The species has virtually disappeared due to de-forestation. The breeding area is found only near bodies of fresh water with dense tree cover, where couples can nest. Diet changes seasonally as the availability of fruit fluctuates. Leaves can comprise the major part of the diet at certain times of the year, especially when there is little fruit available. The bird browses on leaves and buds, especially during breeding. It prefers foliage and buds at the tips of the branches. They eat rounded and fleshy young leaves, leaves from genus Prunus, young shoots from Asteraceae, Caryophyllaceae, and Brassicaceae (Cruciferae).

==Taxonomy==
The genus Columba is the largest within the pigeon family, and has the widest distribution.

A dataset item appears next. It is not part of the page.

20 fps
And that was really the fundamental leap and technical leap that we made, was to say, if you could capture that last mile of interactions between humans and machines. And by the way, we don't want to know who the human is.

Its members are typically pale grey or brown, often with white head or neck markings or iridescent green or purple patches on the neck and breast. The neck feathers may be stiffened and aligned to form grooves. One of several subgroups within Columba consists of the widespread Eurasian common wood pigeon, Bolle's pigeon, the trocaz pigeon, and the African Afep pigeon. Two Macaronesian endemic pigeons, Bolle's and trocaz, are thought to be derived from isolated island populations of C. palumbus.

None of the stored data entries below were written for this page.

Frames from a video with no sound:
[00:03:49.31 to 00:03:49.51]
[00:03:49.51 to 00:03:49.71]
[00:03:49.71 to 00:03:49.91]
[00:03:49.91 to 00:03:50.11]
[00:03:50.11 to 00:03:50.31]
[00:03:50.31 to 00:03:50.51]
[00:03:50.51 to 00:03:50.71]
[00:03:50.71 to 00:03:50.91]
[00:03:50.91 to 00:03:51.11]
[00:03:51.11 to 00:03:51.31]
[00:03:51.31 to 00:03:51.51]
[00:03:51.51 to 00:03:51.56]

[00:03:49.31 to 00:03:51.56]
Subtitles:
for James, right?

The Atlantic archipelagos of the Canary Islands, Azores, and Madeira have a volcanic origin and have never been part of a continent. At various times in the past, the major islands of these archipelagos were all colonised by ancestral wood pigeons, which evolved on their respective islands in isolation from the mainland populations. One of these was the lineage of extinct species laurel forest mountain pigeon or Azores black pigeon (pombo da serra). Mitochondrial and nuclear DNA sequences suggest that the ancestor of Bolle's pigeon may have arrived in the Canary Islands about 5 mya. An older lineage gave rise to another Canarian endemic, the laurel pigeon, C. junoniae, may date from 20 mya.

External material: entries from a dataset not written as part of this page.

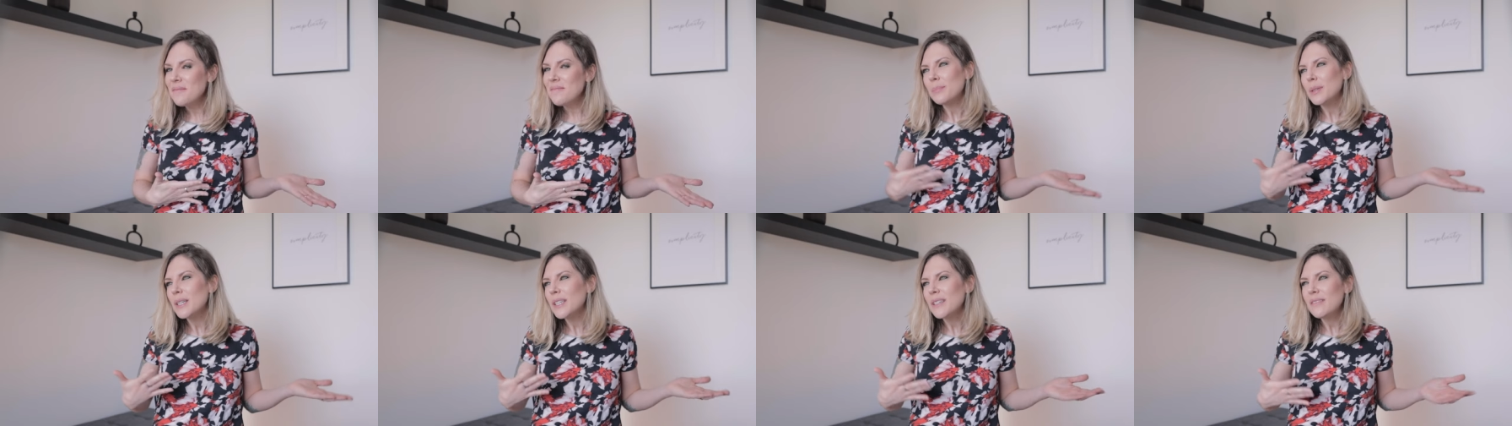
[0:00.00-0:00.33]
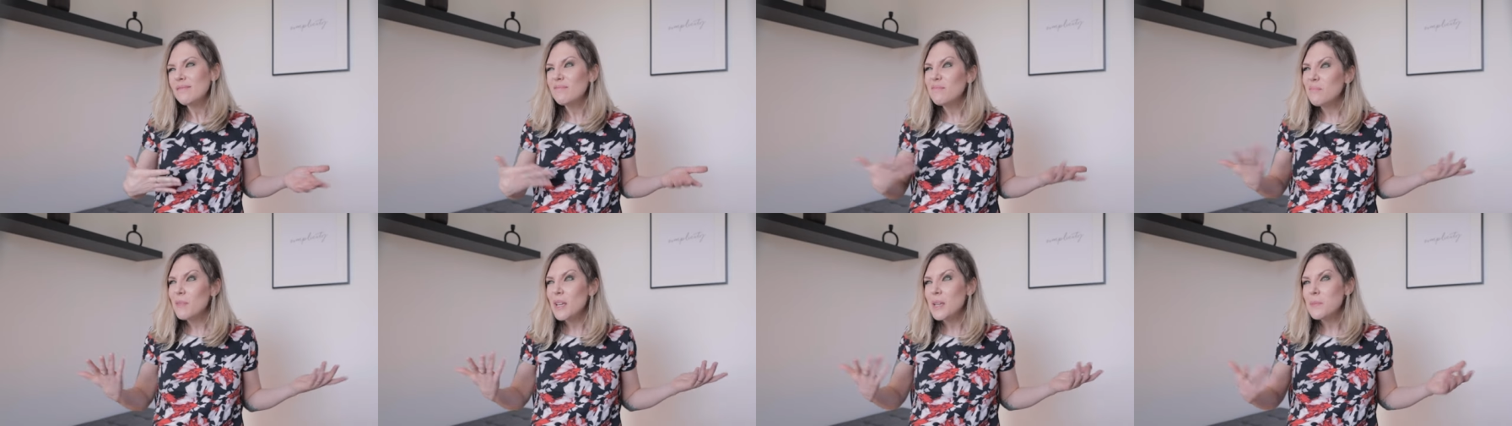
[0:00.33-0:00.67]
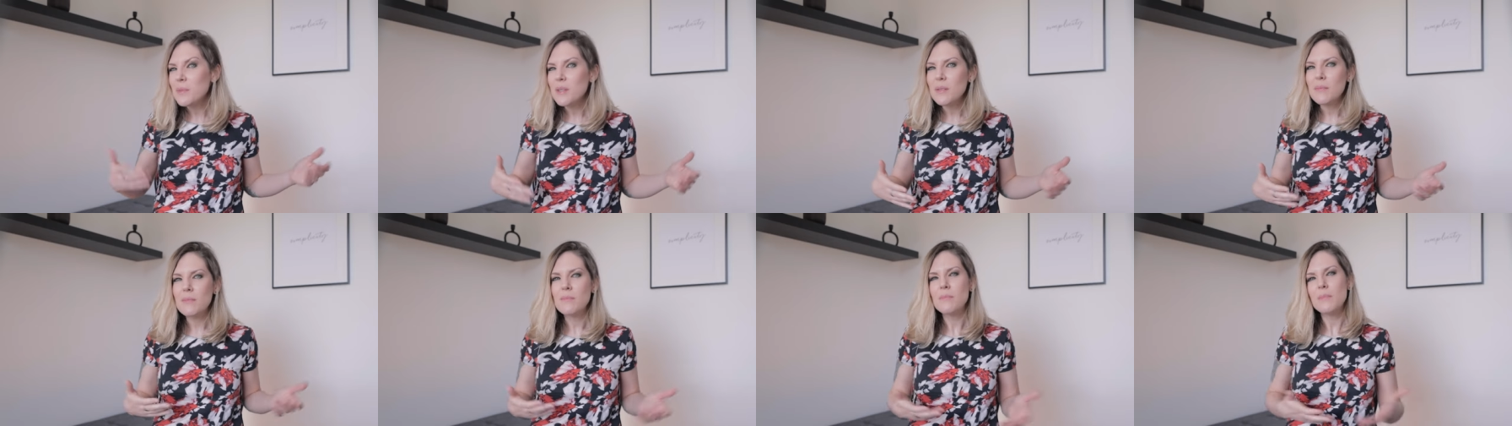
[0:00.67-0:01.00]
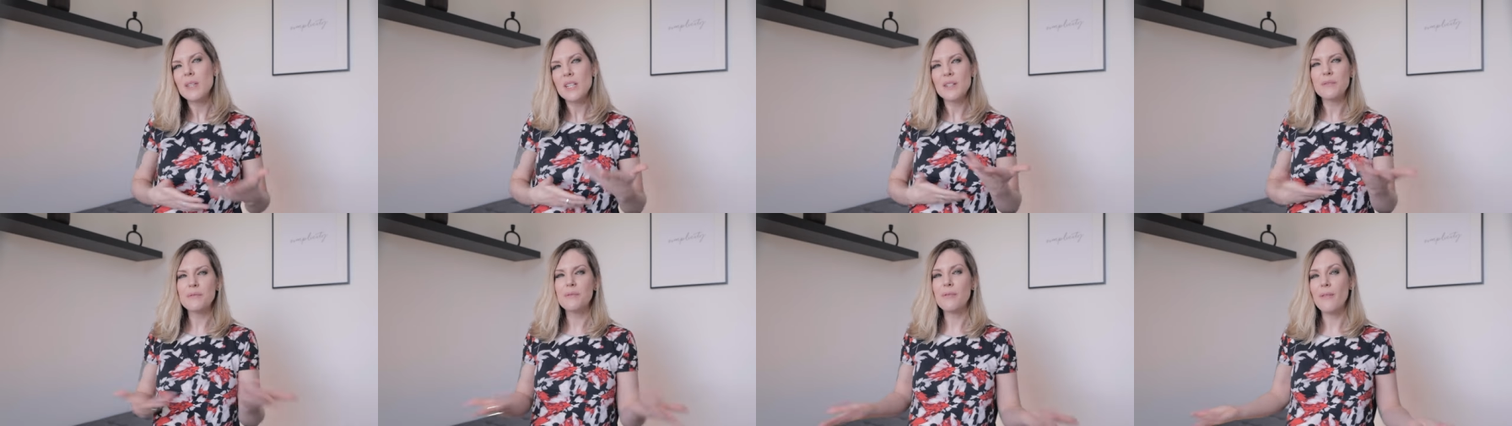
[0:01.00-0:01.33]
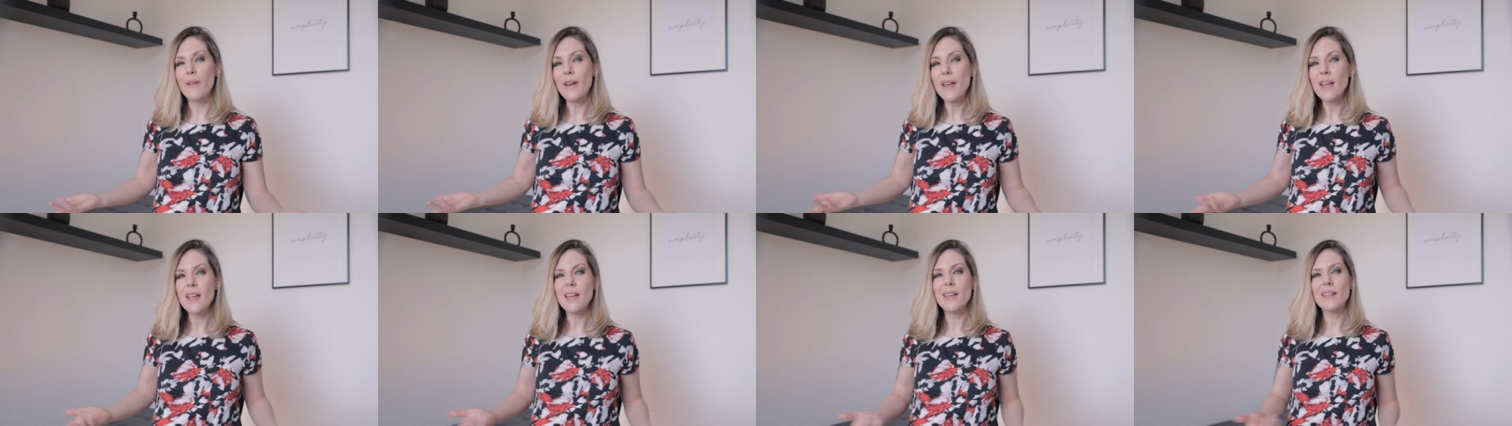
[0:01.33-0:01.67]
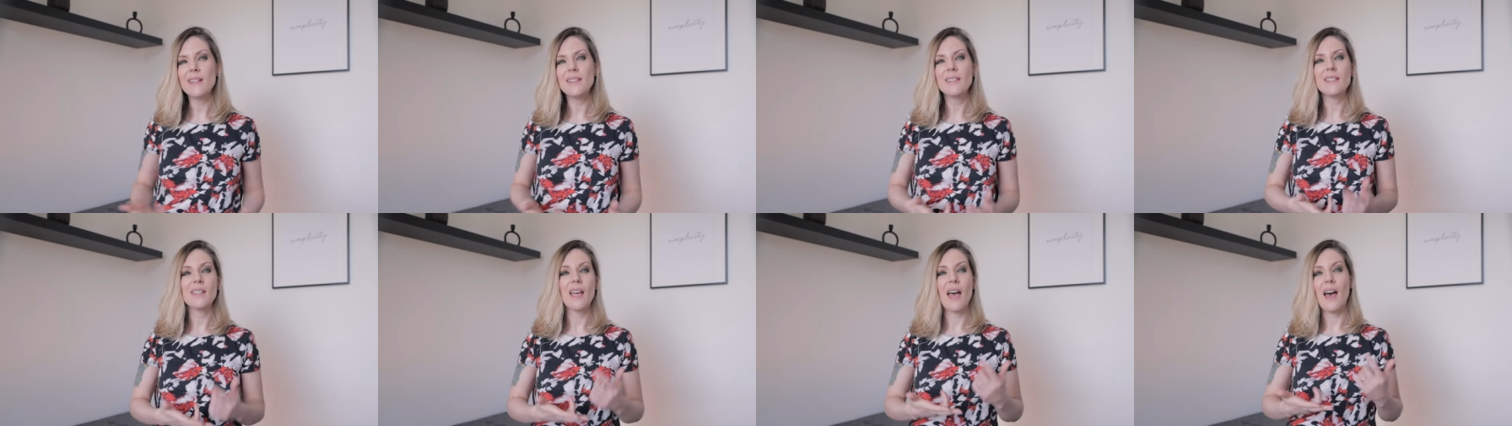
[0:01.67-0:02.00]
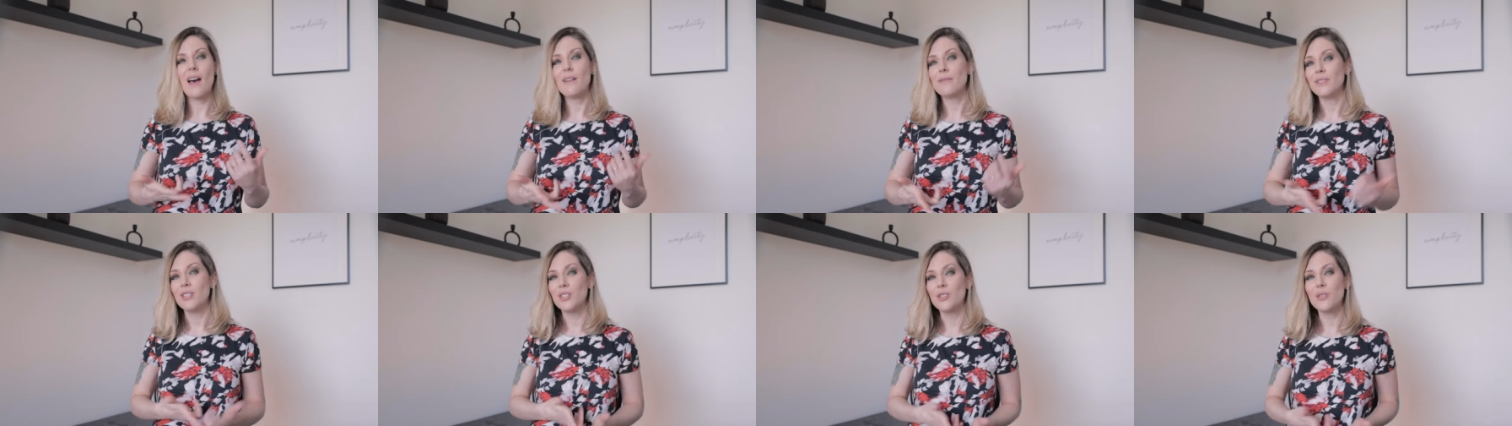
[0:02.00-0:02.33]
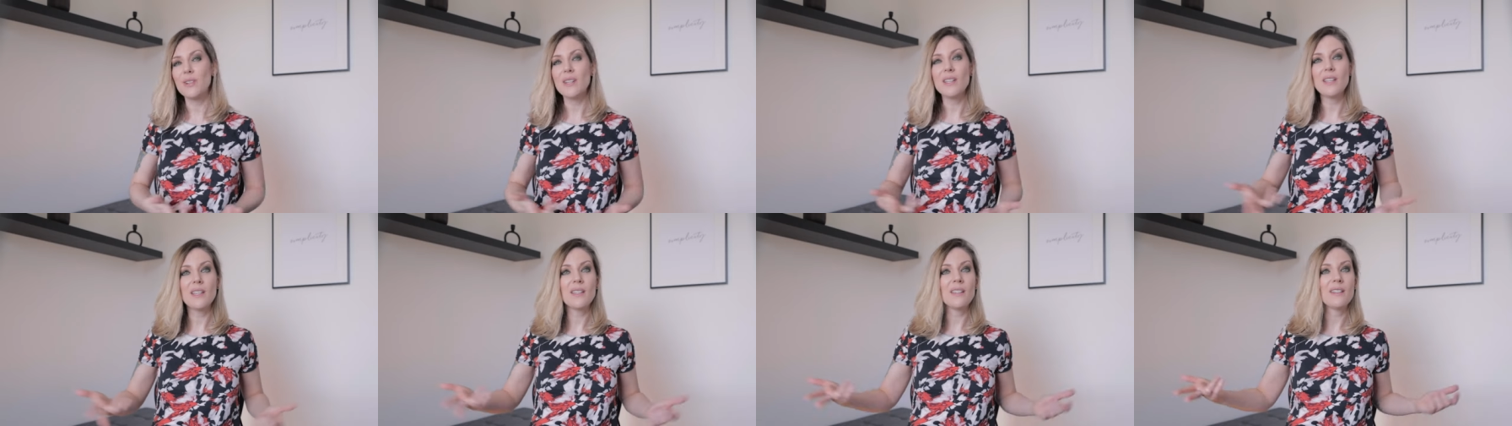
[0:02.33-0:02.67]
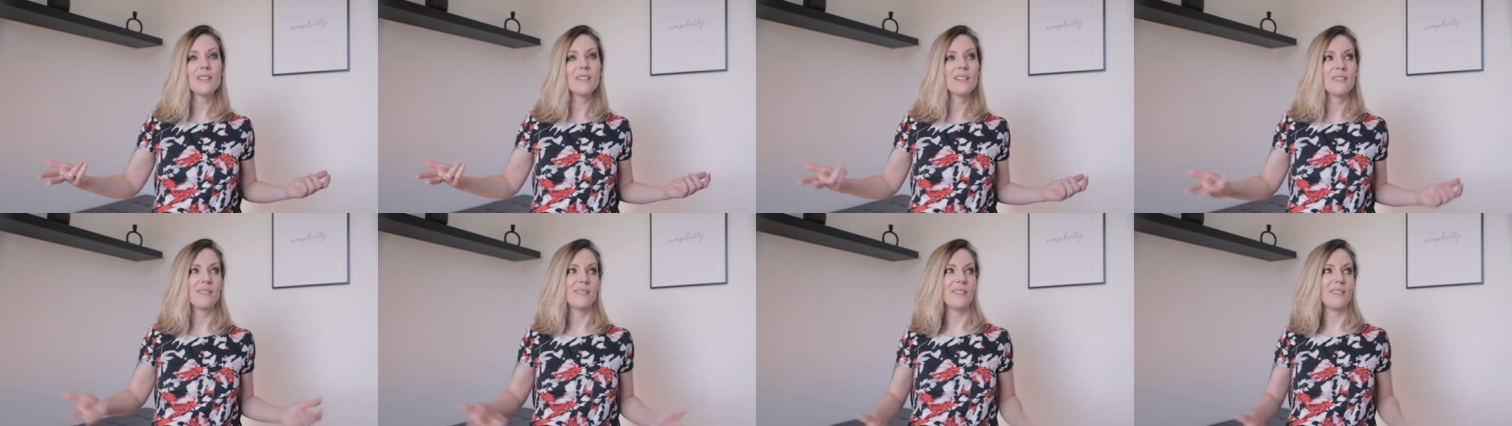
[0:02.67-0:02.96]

but maybe meet a friend, have a drink,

The trocaz pigeon was recognised as a different species from the other local form, the now-extinct Madeiran wood pigeon, the two local pigeons never interbred or habitually associated together. The trocaz pigeon is a monotypic species, although in the past Bolle's pigeon was sometimes regarded as a subspecies of the trocaz pigeon.

The most recent common wood pigeon arrival came from a European or African subspecies, giving rise to the subspecies C. p. maderensis, on Madeira and C. p. azorica in the Azores islands.